*Work task*. Every entry, from the first to the last, should be written out exactly.

*Given entries*.
^^^^^^^^^^^^^^^^
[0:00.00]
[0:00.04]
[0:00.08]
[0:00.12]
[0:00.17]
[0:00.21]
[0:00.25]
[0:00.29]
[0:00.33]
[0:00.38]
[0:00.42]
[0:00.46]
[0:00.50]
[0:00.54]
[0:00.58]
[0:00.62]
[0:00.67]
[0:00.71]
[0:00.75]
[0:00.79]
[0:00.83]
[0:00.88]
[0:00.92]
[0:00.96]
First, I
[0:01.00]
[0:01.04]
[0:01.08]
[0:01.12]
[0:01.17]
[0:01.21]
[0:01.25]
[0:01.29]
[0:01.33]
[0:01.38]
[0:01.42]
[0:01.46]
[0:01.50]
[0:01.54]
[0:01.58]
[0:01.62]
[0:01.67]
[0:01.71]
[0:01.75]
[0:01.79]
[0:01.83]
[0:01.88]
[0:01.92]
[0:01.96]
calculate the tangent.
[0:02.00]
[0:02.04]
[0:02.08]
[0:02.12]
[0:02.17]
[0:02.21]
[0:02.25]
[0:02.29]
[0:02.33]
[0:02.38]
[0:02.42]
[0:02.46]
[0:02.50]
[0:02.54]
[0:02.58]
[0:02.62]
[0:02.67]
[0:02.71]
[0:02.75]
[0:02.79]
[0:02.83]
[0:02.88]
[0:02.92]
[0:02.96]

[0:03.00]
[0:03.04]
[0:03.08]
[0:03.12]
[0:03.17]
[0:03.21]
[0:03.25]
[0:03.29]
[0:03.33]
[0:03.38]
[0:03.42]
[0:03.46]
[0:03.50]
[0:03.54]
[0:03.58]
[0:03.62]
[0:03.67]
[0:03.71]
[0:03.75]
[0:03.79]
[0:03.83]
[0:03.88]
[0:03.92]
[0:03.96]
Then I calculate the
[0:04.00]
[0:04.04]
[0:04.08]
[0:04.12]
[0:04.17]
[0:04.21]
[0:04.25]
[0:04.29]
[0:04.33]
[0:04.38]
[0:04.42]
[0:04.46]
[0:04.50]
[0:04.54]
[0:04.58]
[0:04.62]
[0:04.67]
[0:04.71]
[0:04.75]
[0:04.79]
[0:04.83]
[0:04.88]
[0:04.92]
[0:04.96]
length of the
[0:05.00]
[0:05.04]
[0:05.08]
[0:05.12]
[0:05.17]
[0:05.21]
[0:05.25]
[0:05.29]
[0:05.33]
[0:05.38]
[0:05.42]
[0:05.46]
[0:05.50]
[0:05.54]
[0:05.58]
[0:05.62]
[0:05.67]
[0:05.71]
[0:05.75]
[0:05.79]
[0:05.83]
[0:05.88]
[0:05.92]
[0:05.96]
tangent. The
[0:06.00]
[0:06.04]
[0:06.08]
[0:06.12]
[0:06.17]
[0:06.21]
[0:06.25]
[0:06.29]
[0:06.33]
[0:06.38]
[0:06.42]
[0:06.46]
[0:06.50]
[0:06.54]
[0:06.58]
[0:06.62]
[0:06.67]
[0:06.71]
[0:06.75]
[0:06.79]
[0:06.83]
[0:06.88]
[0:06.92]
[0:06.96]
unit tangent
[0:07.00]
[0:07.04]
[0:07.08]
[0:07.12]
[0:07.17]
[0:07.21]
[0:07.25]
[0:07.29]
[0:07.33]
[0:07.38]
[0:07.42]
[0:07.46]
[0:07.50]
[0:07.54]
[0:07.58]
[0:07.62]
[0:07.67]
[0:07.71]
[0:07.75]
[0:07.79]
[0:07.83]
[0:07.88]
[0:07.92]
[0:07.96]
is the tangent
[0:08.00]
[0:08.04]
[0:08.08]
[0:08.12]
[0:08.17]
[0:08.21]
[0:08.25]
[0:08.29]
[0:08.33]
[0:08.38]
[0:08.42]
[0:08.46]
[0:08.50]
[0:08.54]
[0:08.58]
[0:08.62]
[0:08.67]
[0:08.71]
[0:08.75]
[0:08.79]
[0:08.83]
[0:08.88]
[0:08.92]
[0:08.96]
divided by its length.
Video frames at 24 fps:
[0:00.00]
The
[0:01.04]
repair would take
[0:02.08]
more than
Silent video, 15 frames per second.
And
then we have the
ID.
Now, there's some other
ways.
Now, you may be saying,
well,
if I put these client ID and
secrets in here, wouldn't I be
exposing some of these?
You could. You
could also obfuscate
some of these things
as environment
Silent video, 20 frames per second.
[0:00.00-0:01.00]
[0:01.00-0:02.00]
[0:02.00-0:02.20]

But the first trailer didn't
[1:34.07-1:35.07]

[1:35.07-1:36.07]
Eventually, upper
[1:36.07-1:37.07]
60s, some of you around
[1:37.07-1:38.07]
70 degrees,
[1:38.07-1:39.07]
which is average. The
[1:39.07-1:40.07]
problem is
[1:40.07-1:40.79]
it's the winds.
^^^^^^^^^^^^^^^^
*Written answer*.
[0:00.00]
[0:00.04]
[0:00.08]
[0:00.12]
[0:00.17]
[0:00.21]
[0:00.25]
[0:00.29]
[0:00.33]
[0:00.38]
[0:00.42]
[0:00.46]
[0:00.50]
[0:00.54]
[0:00.58]
[0:00.62]
[0:00.67]
[0:00.71]
[0:00.75]
[0:00.79]
[0:00.83]
[0:00.88]
[0:00.92]
[0:00.96]
First, I
[0:01.00]
[0:01.04]
[0:01.08]
[0:01.12]
[0:01.17]
[0:01.21]
[0:01.25]
[0:01.29]
[0:01.33]
[0:01.38]
[0:01.42]
[0:01.46]
[0:01.50]
[0:01.54]
[0:01.58]
[0:01.62]
[0:01.67]
[0:01.71]
[0:01.75]
[0:01.79]
[0:01.83]
[0:01.88]
[0:01.92]
[0:01.96]
calculate the tangent.
[0:02.00]
[0:02.04]
[0:02.08]
[0:02.12]
[0:02.17]
[0:02.21]
[0:02.25]
[0:02.29]
[0:02.33]
[0:02.38]
[0:02.42]
[0:02.46]
[0:02.50]
[0:02.54]
[0:02.58]
[0:02.62]
[0:02.67]
[0:02.71]
[0:02.75]
[0:02.79]
[0:02.83]
[0:02.88]
[0:02.92]
[0:02.96]

[0:03.00]
[0:03.04]
[0:03.08]
[0:03.12]
[0:03.17]
[0:03.21]
[0:03.25]
[0:03.29]
[0:03.33]
[0:03.38]
[0:03.42]
[0:03.46]
[0:03.50]
[0:03.54]
[0:03.58]
[0:03.62]
[0:03.67]
[0:03.71]
[0:03.75]
[0:03.79]
[0:03.83]
[0:03.88]
[0:03.92]
[0:03.96]
Then I calculate the
[0:04.00]
[0:04.04]
[0:04.08]
[0:04.12]
[0:04.17]
[0:04.21]
[0:04.25]
[0:04.29]
[0:04.33]
[0:04.38]
[0:04.42]
[0:04.46]
[0:04.50]
[0:04.54]
[0:04.58]
[0:04.62]
[0:04.67]
[0:04.71]
[0:04.75]
[0:04.79]
[0:04.83]
[0:04.88]
[0:04.92]
[0:04.96]
length of the
[0:05.00]
[0:05.04]
[0:05.08]
[0:05.12]
[0:05.17]
[0:05.21]
[0:05.25]
[0:05.29]
[0:05.33]
[0:05.38]
[0:05.42]
[0:05.46]
[0:05.50]
[0:05.54]
[0:05.58]
[0:05.62]
[0:05.67]
[0:05.71]
[0:05.75]
[0:05.79]
[0:05.83]
[0:05.88]
[0:05.92]
[0:05.96]
tangent. The
[0:06.00]
[0:06.04]
[0:06.08]
[0:06.12]
[0:06.17]
[0:06.21]
[0:06.25]
[0:06.29]
[0:06.33]
[0:06.38]
[0:06.42]
[0:06.46]
[0:06.50]
[0:06.54]
[0:06.58]
[0:06.62]
[0:06.67]
[0:06.71]
[0:06.75]
[0:06.79]
[0:06.83]
[0:06.88]
[0:06.92]
[0:06.96]
unit tangent
[0:07.00]
[0:07.04]
[0:07.08]
[0:07.12]
[0:07.17]
[0:07.21]
[0:07.25]
[0:07.29]
[0:07.33]
[0:07.38]
[0:07.42]
[0:07.46]
[0:07.50]
[0:07.54]
[0:07.58]
[0:07.62]
[0:07.67]
[0:07.71]
[0:07.75]
[0:07.79]
[0:07.83]
[0:07.88]
[0:07.92]
[0:07.96]
is the tangent
[0:08.00]
[0:08.04]
[0:08.08]
[0:08.12]
[0:08.17]
[0:08.21]
[0:08.25]
[0:08.29]
[0:08.33]
[0:08.38]
[0:08.42]
[0:08.46]
[0:08.50]
[0:08.54]
[0:08.58]
[0:08.62]
[0:08.67]
[0:08.71]
[0:08.75]
[0:08.79]
[0:08.83]
[0:08.88]
[0:08.92]
[0:08.96]
divided by its length.
Video frames at 24 fps:
[0:00.00]
The
[0:01.04]
repair would take
[0:02.08]
more than
Silent video, 15 frames per second.
And
then we have the
ID.
Now, there's some other
ways.
Now, you may be saying,
well,
if I put these client ID and
secrets in here, wouldn't I be
exposing some of these?
You could. You
could also obfuscate
some of these things
as environment
Silent video, 20 frames per second.
[0:00.00-0:01.00]
[0:01.00-0:02.00]
[0:02.00-0:02.20]

But the first trailer didn't
[1:34.07-1:35.07]

[1:35.07-1:36.07]
Eventually, upper
[1:36.07-1:37.07]
60s, some of you around
[1:37.07-1:38.07]
70 degrees,
[1:38.07-1:39.07]
which is average. The
[1:39.07-1:40.07]
problem is
[1:40.07-1:40.79]
it's the winds.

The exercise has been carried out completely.